Core views:
Everbright Bank released its 2024 quarterly report. Our comments are as follows: In 24Q1, revenue, PPOP, and net profit to mother changed by -9.6%, -11.2%, and 0.4%, respectively. The growth rate changed by -5.7pct, -6.7pct, and +9.4pct, respectively, compared with the 23A growth rate. Driven by cumulative performance, growth in scale, provision back-up, and effective tax rates have contributed positively. Factors such as narrowing net interest spreads and declining net handling fee revenue have contributed to a certain extent.
Highlights: (1) Performance returned to positive growth. According to the 23 annual report disclosed by the company earlier, due to the company's 23Q4 large accrual provisions, profit unexpectedly grew negatively for the full year of '23, which attracted market attention. The Q24 quarterly report was released, and the 24Q1 profit growth rate returned to positive growth, indicating that the obvious pressure on the performance of the provision plan was one-time and helped ease market concerns. (2) The rate of defective production has decreased. At the end of the first quarter of '24, the company's non-performing loan ratio was 1.25%, the same as at the end of the previous year; the provision coverage rate was 185.10%, up 3.83 percentage points from the end of the previous year. Although the 24Q1 company's provision schedule declined year-on-year, the non-performing rate was stable and the provision coverage rate increased, indicating a decrease in the company's negative generation pressure. We estimate that the 24Q1 company's annualized non-performing loan generation rate was 0.76%, a year-on-year decrease of 0.49pct. (3) The growth rate of scale has slowed, and the capacity for endogenous capital growth has increased. At the end of 24Q1, the company's expansion slowed further, and the risk-weighted asset growth rate continued to be lower than ROE* (1-dividend rate). A moderate slowdown in scale growth helped consolidate the quality of the company's operations and improve the sustainability of the company's endogenous capital. At the end of 24Q1, the capital adequacy ratio of companies at all levels increased significantly compared to the end of 23.
Concern: (1) Interest spreads continue to narrow. We estimate that the 24Q1 company's net interest spread was 1.55%, and the net interest spread continued to decline by about 13 BP from the 23Q4 single quarter. Mainly due to a decline in asset-side returns, the interest-bearing debt cost ratio remained flat month-on-month. It is expected that the pressure on interest spreads will ease somewhat as the effects of lower deposit interest rates are reflected in the future. (2) Handling fees have declined a lot. In 24Q1, the company's net handling fee fell 24.8% year on year. The decline was significant, which clearly dragged down revenue growth.
Profit forecast and investment advice: After experiencing an unexpected decline in the company's profit in the 23rd annual report, the 24Q1 profit growth rate returned to positive growth, which helped ease market concerns. Although the company's interest spreads and handling fees are still under pressure, the base effect has subsided.
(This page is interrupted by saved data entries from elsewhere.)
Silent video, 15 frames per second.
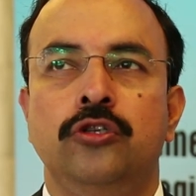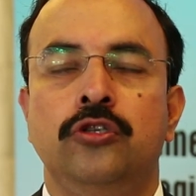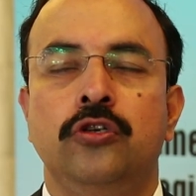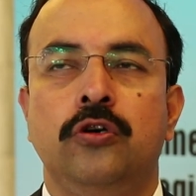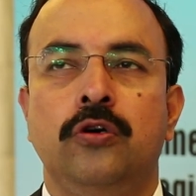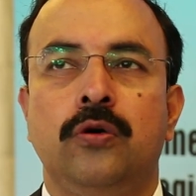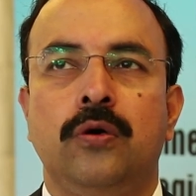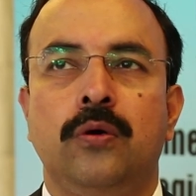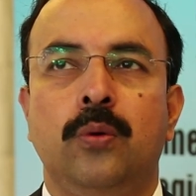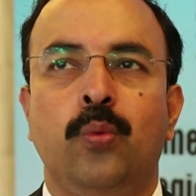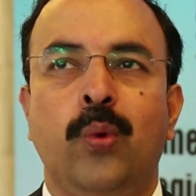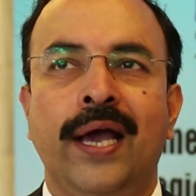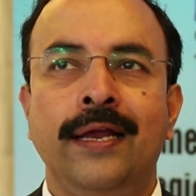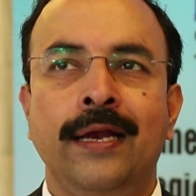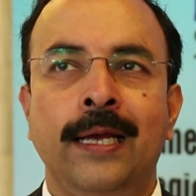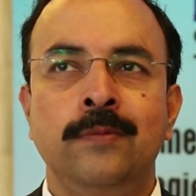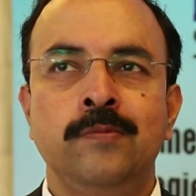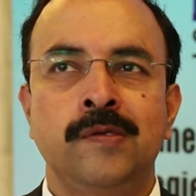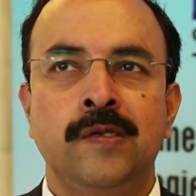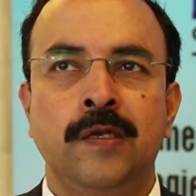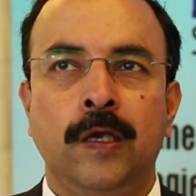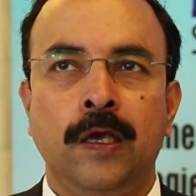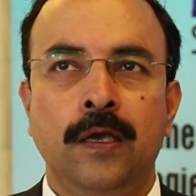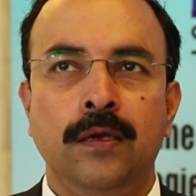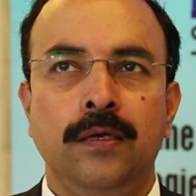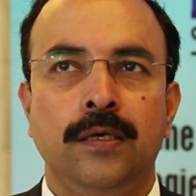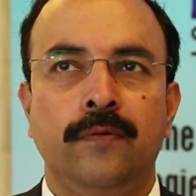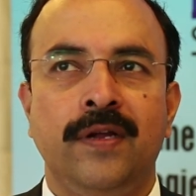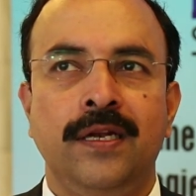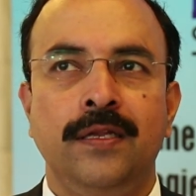so where I am seeing
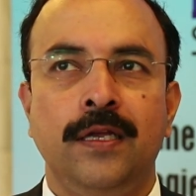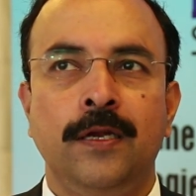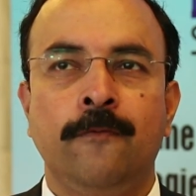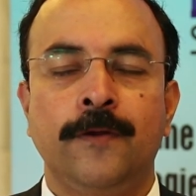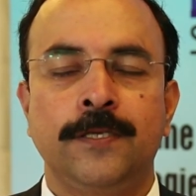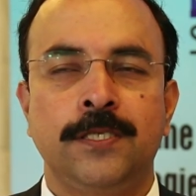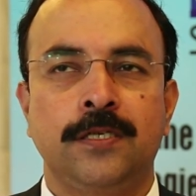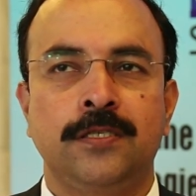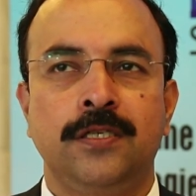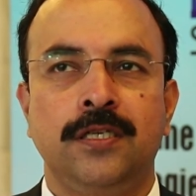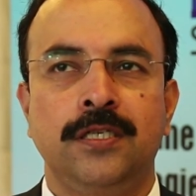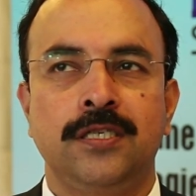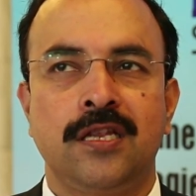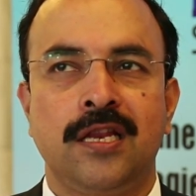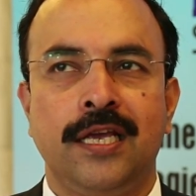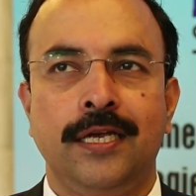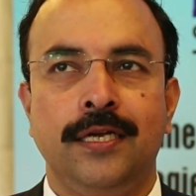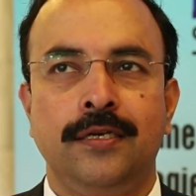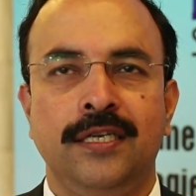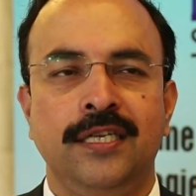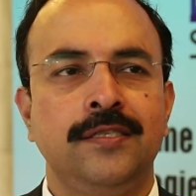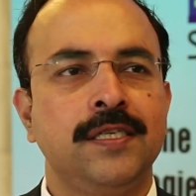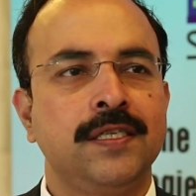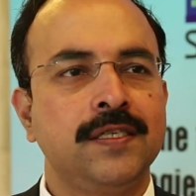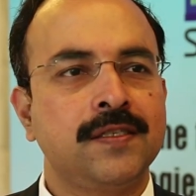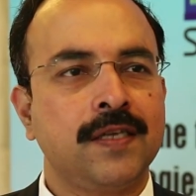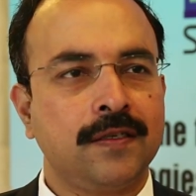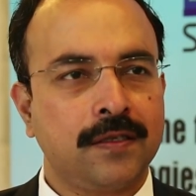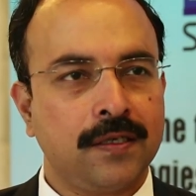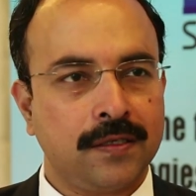when the infrastructure is laid in city
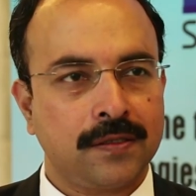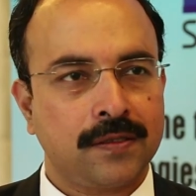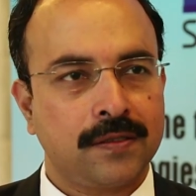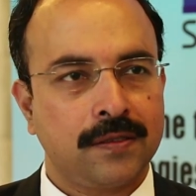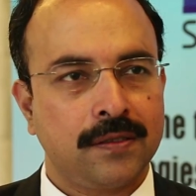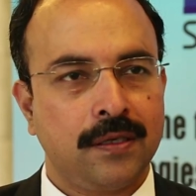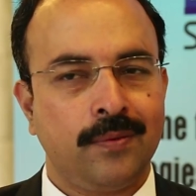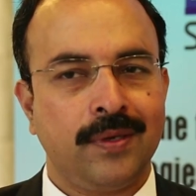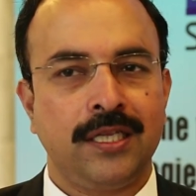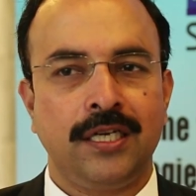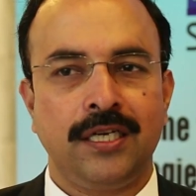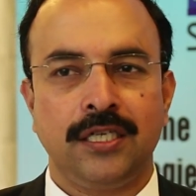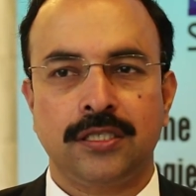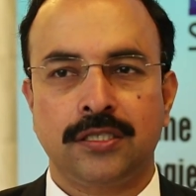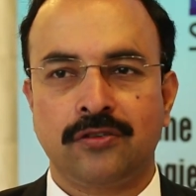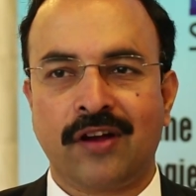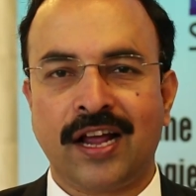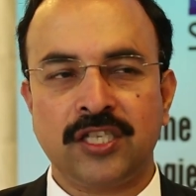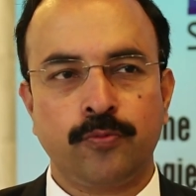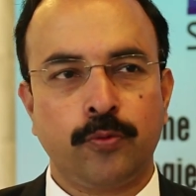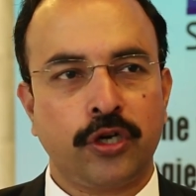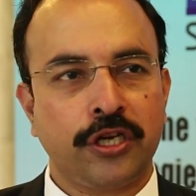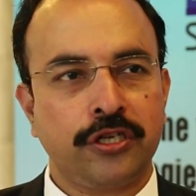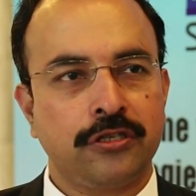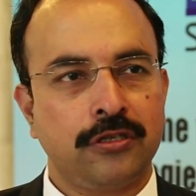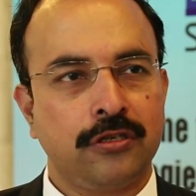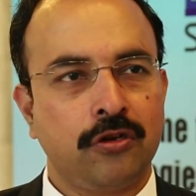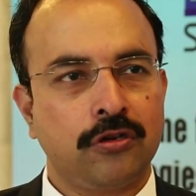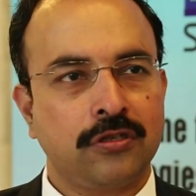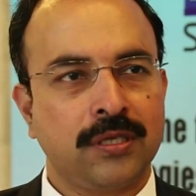centers, whether it is
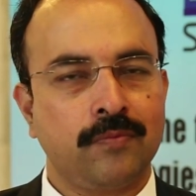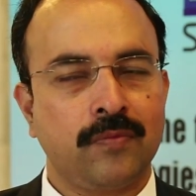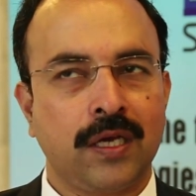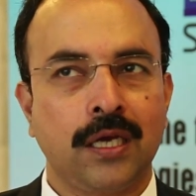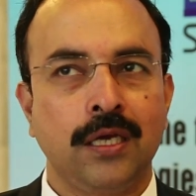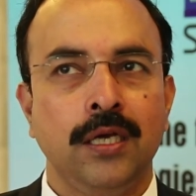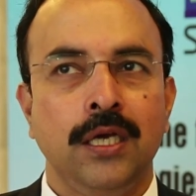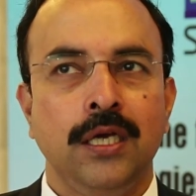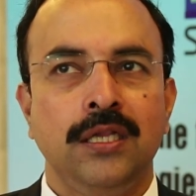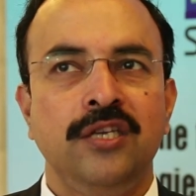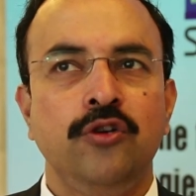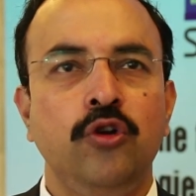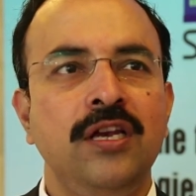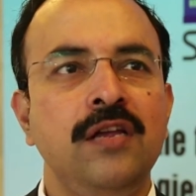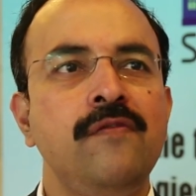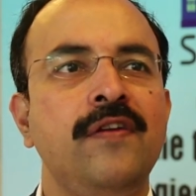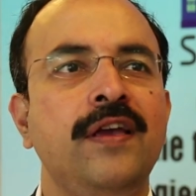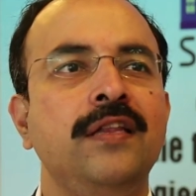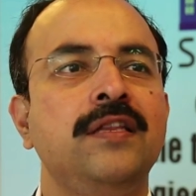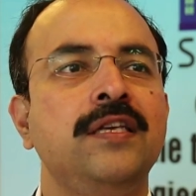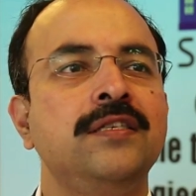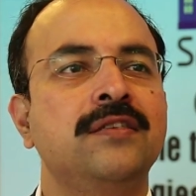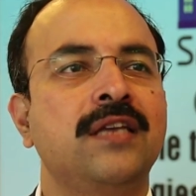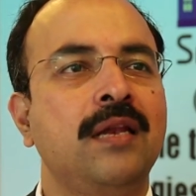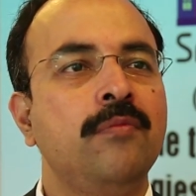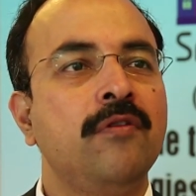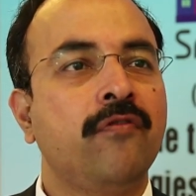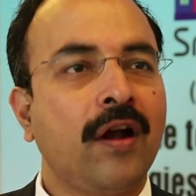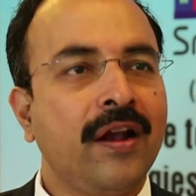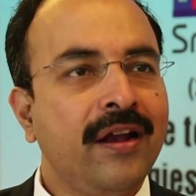transportation or something, the only way these can
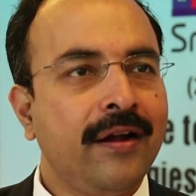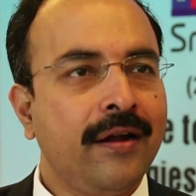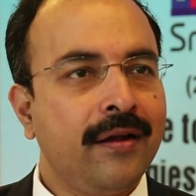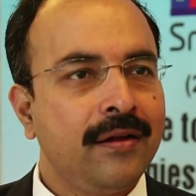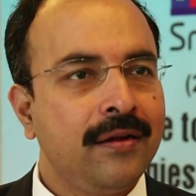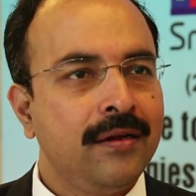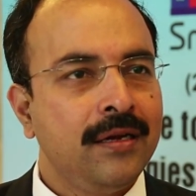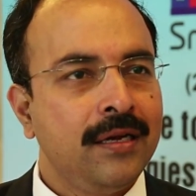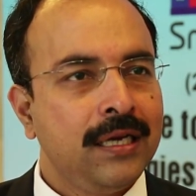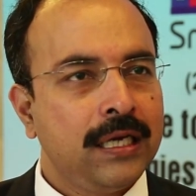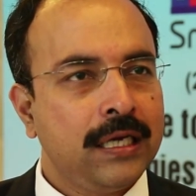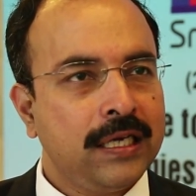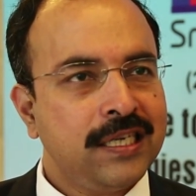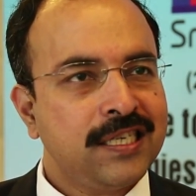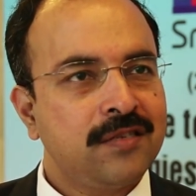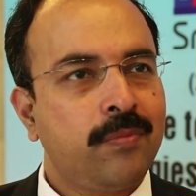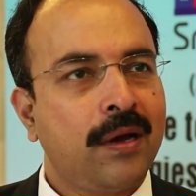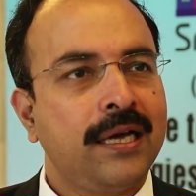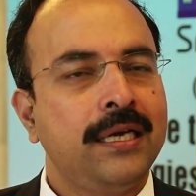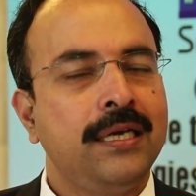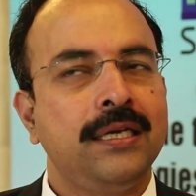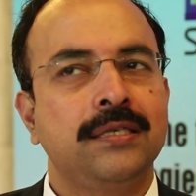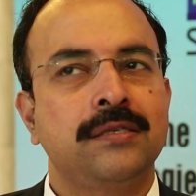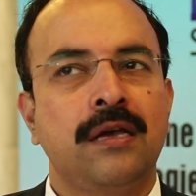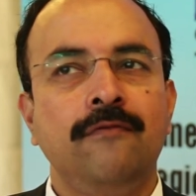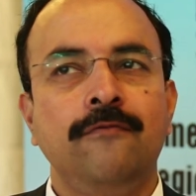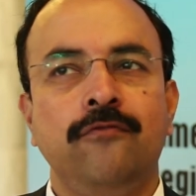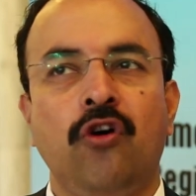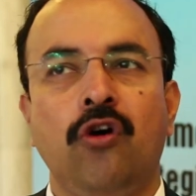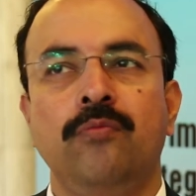be funded is by
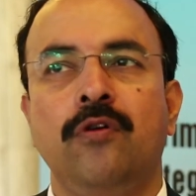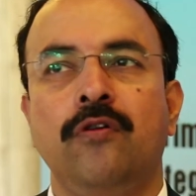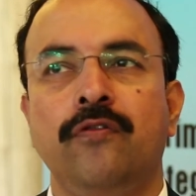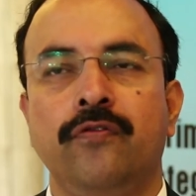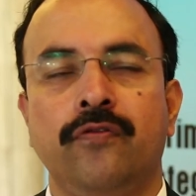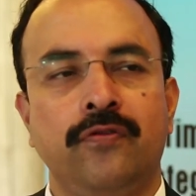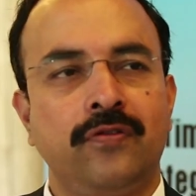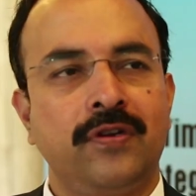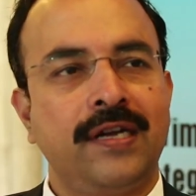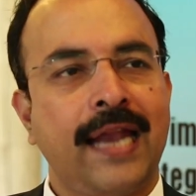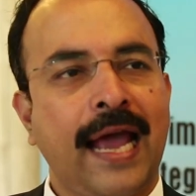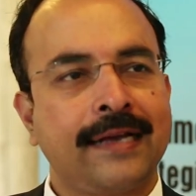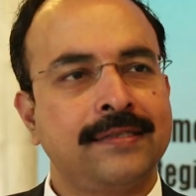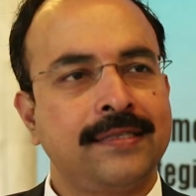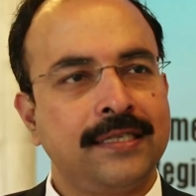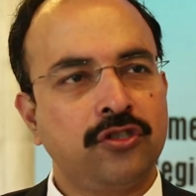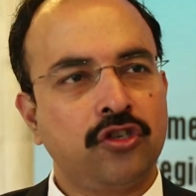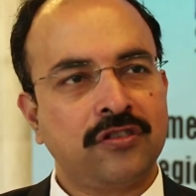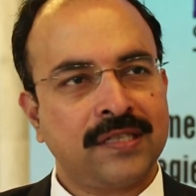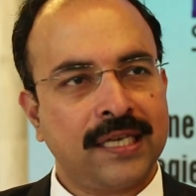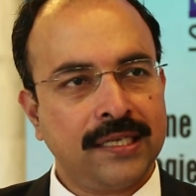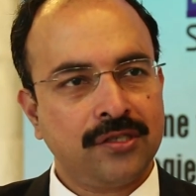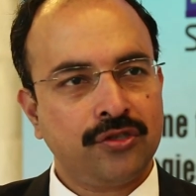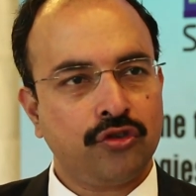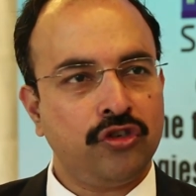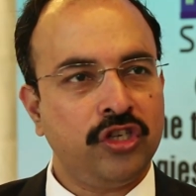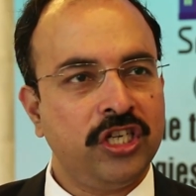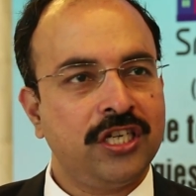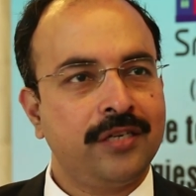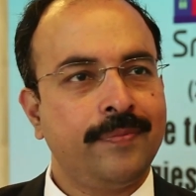some form of taxes or cess
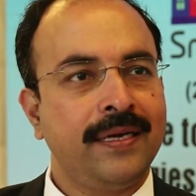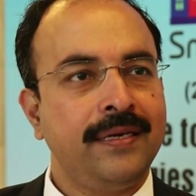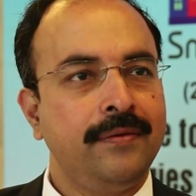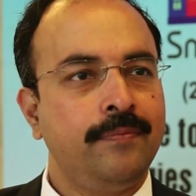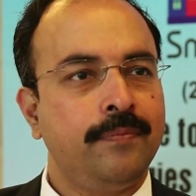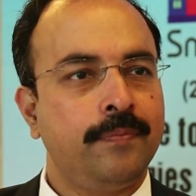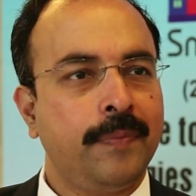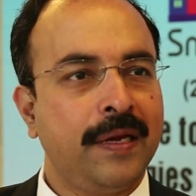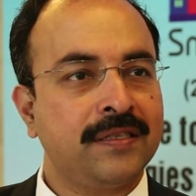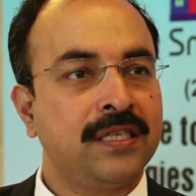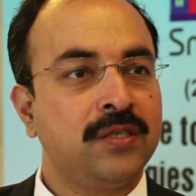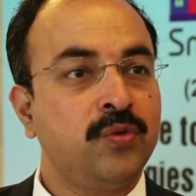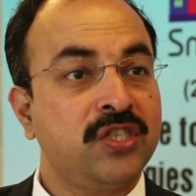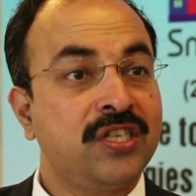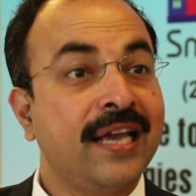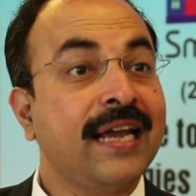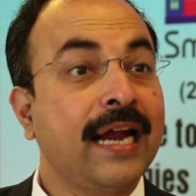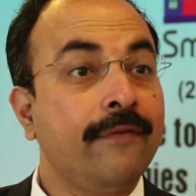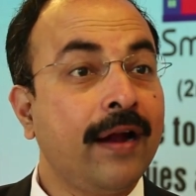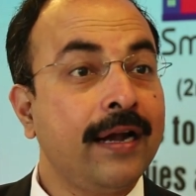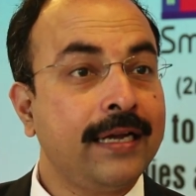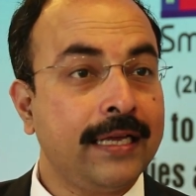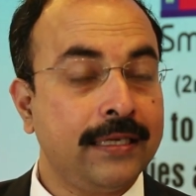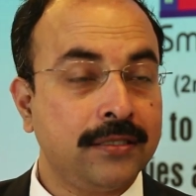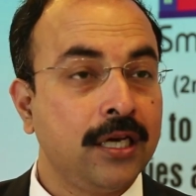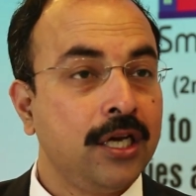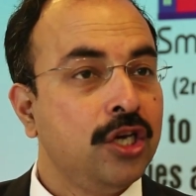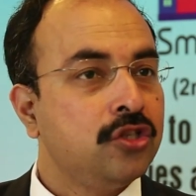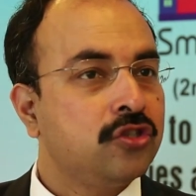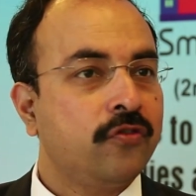on nearby places which take advantage.
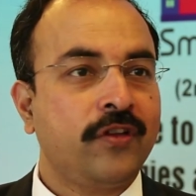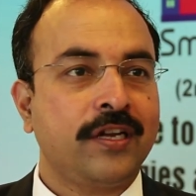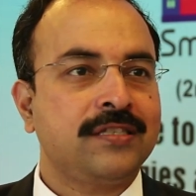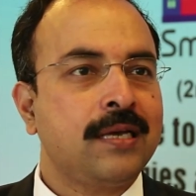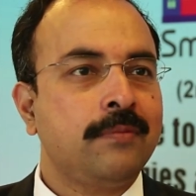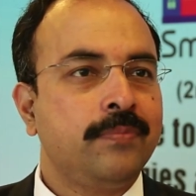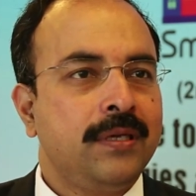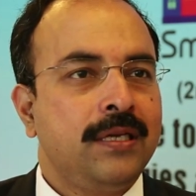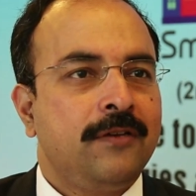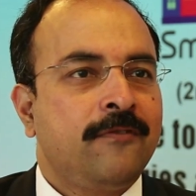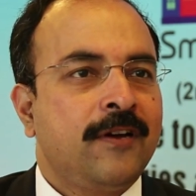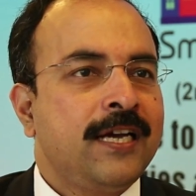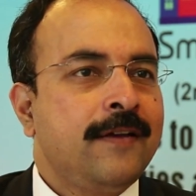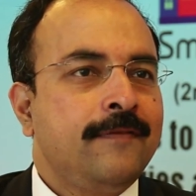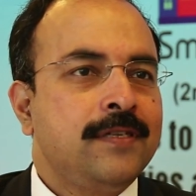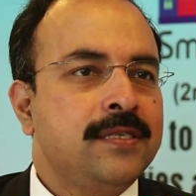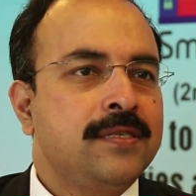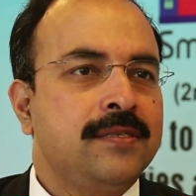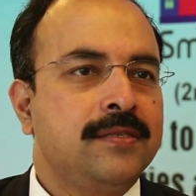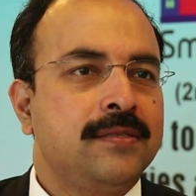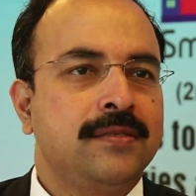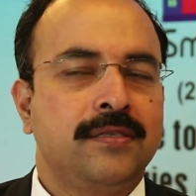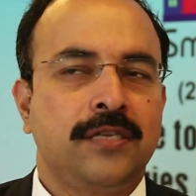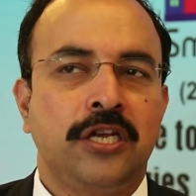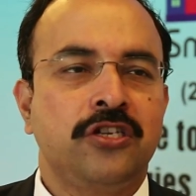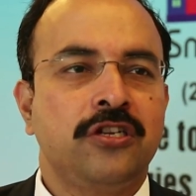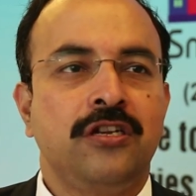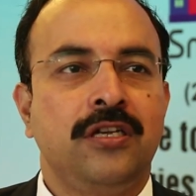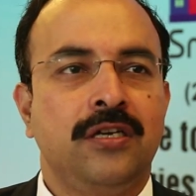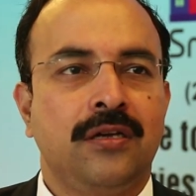So for example, if I have a
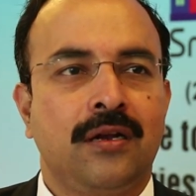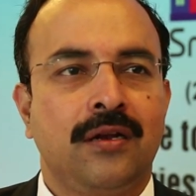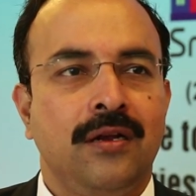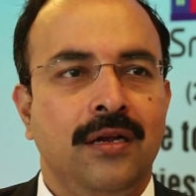station here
It is expected that the subsequent decline in revenue will gradually narrow, and the profit growth rate will remain stable. The company's net profit growth rate in 24/25 is expected to be +1.2%/+1.6%, EPS is 0.62/0.63 yuan/share, respectively. The current stock price is 5.1X/5.0X for 24/25 PE and 0.39X/0.37X for 24/25 PB, respectively. Taking into account the central and fundamental conditions of the company's historical PB (LF) valuation, maintaining the company's reasonable value of 5.38 yuan per share, corresponding to the 24-year PB valuation ratio, the reasonable value of H shares 4.07 HKD/share, all with a “buy” rating.
Risk warning: (1) the quality of retail assets deteriorated due to a decline in economic growth exceeding expectations; (2) deposit costs rose more than expected; (3) policy regulation exceeded expectations.